Parents like this exist, I had one. My mom was obsessed with finding the right man, ended up having 6 kids by 5 different men and all of us were left with her abusive mother to raise, because it worked out so well the first time right? If only she loved herself more maybe she wouldn’t have had a major heart attack and died on the floor at 46.
The way monica was trying to make herself look better by causing even more damage.

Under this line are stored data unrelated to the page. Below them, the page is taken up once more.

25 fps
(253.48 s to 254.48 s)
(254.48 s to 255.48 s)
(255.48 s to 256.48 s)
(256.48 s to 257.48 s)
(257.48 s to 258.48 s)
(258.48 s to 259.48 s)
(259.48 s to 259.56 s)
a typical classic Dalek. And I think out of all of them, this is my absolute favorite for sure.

Telling the younger ones she wanted to be their mom even though she knew damn well, she wasn't going to be, likewise with her just repeating Frank's words of "I'm here now" even though her whole/only point of being there was taking liam and leaving the rest of them. (Also honorable mention but I like that fiona gave most of the credit to everyone's accomplishments to them and not herself)
Idk why...but...but the way I just started crying when Fiona yelled, "You were my mother too!" My face literally scrunched up like hers, and now I'm crying in my room. My upbringing was nowhere near as chaotic as Shameless, but damn, that really struck a nerve for some reason.

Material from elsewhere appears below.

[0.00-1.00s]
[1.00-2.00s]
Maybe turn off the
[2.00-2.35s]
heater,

I feel this. My mom and dad who I haven’t seen for 18 years of my life showed up to my doorstep one time because they wanted to make amends for abandoning my siblings and I on the streets at the age of 10. They thought they can just come back after everything they did to us. Well they are dead wrong. I did a better job then they ever did at taking care of my family.
Debbie and Carl seemed like very grown up kids, especially in this season. The family ran as a unit and they all played their part. Trauma, and the environment they grew up in had a big reason to do with why they where ahead of kids their age, why they seemed so much older. But in this episode, in this scene… they are just sad sacred little kids. Confused, and hurt. 🥺
But not a shit family Fiona has or those Rohingya, Roma, Kazakhs, Kyrgyz, Lhotshampa who get rid of their daughters through child marriages. If I were there, I'd meet Fiona. She can shout at me and release all of her pain, stress, pressure at me until she breaks down in tears, then I'd hug her.